"Afrikanische Künstler haben eine Verantwortung"
29. Mai 2016Ob Tiken Jah Fakoly, Reggae-Star aus der Elfenbeinküste, Nneka, deutsch-nigerianische Soul- und Hip-Hop-Sängerin, oder Hugh Masekela, Jazzlegende aus Südafrika – große Namen der afrikanischen Musik haben in der 28. Ausgabe des Africa Festivals nicht gefehlt. Viele Künstler kommen immer wieder gern nach Würzburg, denn vor mehr als fünf, zehn oder sogar zwanzig Jahren hatten sie dort ihren ersten großen Auftritt in Europa.
Für die Besucher bietet das Africa Festival die Gelegenheit, neben großen Stars auch Musiker kennenzulernen, die in Europa noch wenig bekannt sind: Mit einem Konzert am Donnerstagnachmittag eröffnete in diesem Jahr Olivier Tshimanga das viertägige Festival. Der junge Musiker gilt in seinem Land, der demokratischen Republik Kongo, als einer der besten Gitarristen der neuen Generation.
"Tshimangologie" – mehr als nur Musik
Tshimanga, der durch seine Zusammenarbeit mit dem kongolesischen Star Papa Wemba bekannt wurde, will die Musik seines Landes erneuern und ihren Horizont erweitern. Dafür mischt er die traditionelle kongolesische Rumba "mit Flamenco, Blues, Pop und ein bisschen Django Rheinhardt", so der Sänger und Gitarrist. "Tshimangologie" nennt er das dann – ein Stil, der auch schon andere Musiker des Kongo inspiriert hat. Doch der Begriff geht noch weiter, erklärt er: "Tshimangologie ist eine Vision, ein Konzept, eine andere Art, die Gitarre zu betrachten". So organisierte Olivier Tshimanga 2014 in Kinshasa, der Hauptstadt der DR Kongo, ein Konzert mit 60 Gitarristen.

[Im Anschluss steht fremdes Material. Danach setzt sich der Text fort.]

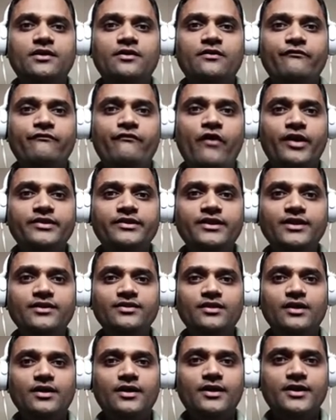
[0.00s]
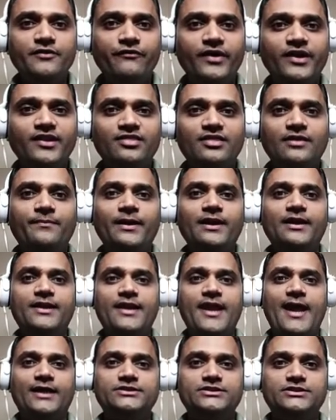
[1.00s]
for this reversible
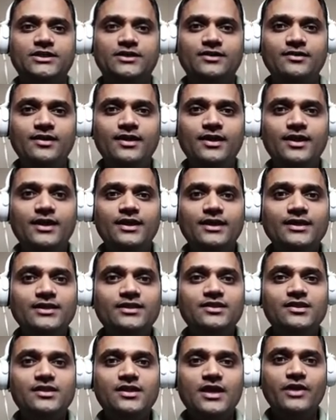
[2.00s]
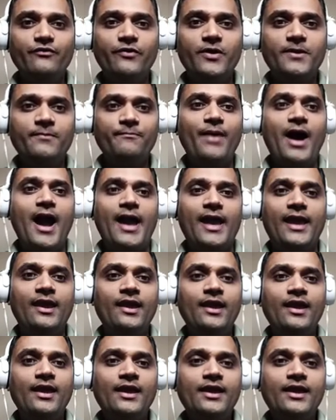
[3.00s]
reaction is given by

"Am Anfang dachten alle, ich wäre verrückt", erinnert er sich. "Die Sponsoren hatten wenig Vertrauen, es war ihnen völlig neu." Doch das Projekt, genannt "Symphonie Tshimangologie", wurde zum großen Erfolg – und es trug dazu bei, viele jüngere Gitarristen weiter auszubilden und ihnen neue Perspektiven zu eröffnen. "Erfahrenere Musiker wie Papa Wemba, Manu Dibango und Lokua Kanza haben mir damals eine Chance gegeben und mich weitergebracht", erzählt er. Nun wolle er auch sein Wissen weitergeben und andere fördern – denn es gebe "viele talentierte Gitarristen im Kongo".
#JeSuisBeni – Aufruf zur Solidarität
Seine "Tshimangologie"-Philosophie bedeutet für den Musiker auch soziales Engagement. Olivier Tshimanga hat schon mehrere Benefizkonzerte für Straßenkinder gegeben und ist Pate eines Waisenhauses in Kinshasa. Während seiner Konzerte und auf sozialen Medien verbreitet er Solidaritäts-Botschaften mit der Bevölkerung der Stadt Beni, im Osten der DR Kongo. Dort hatte es Anfang Mai 2016 erneut schwere Massaker gegeben. Weit über 1000 Menschen wurden zwischen Oktober 2014 und Mai 2016 in den Regionen um Beni und Lubero von verschiedenen bewaffneten Gruppen ermordet. "Wir afrikanischen Künstler haben eine gewisse Verantwortung gegenüber unserem Kontinent", so Tshimanga. Musiker seien nicht nur dazu da, das Publikum zu unterhalten – sie sollten auch auf Probleme aufmerksam machen.
Sein Lied "Stop au viol" ist zum Beispiel den Opfern von Vergewaltigung im Kongo gewidmet. "Auf diese Weise möchte ich die Frauen trösten, ihnen ihre Würde zurückgeben und meine Brüder im Kongo dazu aufzurufen, zu versuchen, gemeinsam eine Lösung zu finden, damit diese Gräueltaten ein Ende finden." Olivier Tshimanga hat gerade sein erstes Solo-Album herausgebracht: "Tambula Malembe". Das bedeutet "Geh langsam" und ist ein Appell an die Jugend, geduldig zu bleiben und – wie auch er mit seiner Musik – viel Arbeit in die Zukunft zu investieren, um irgendwann am Ziel anzukommen.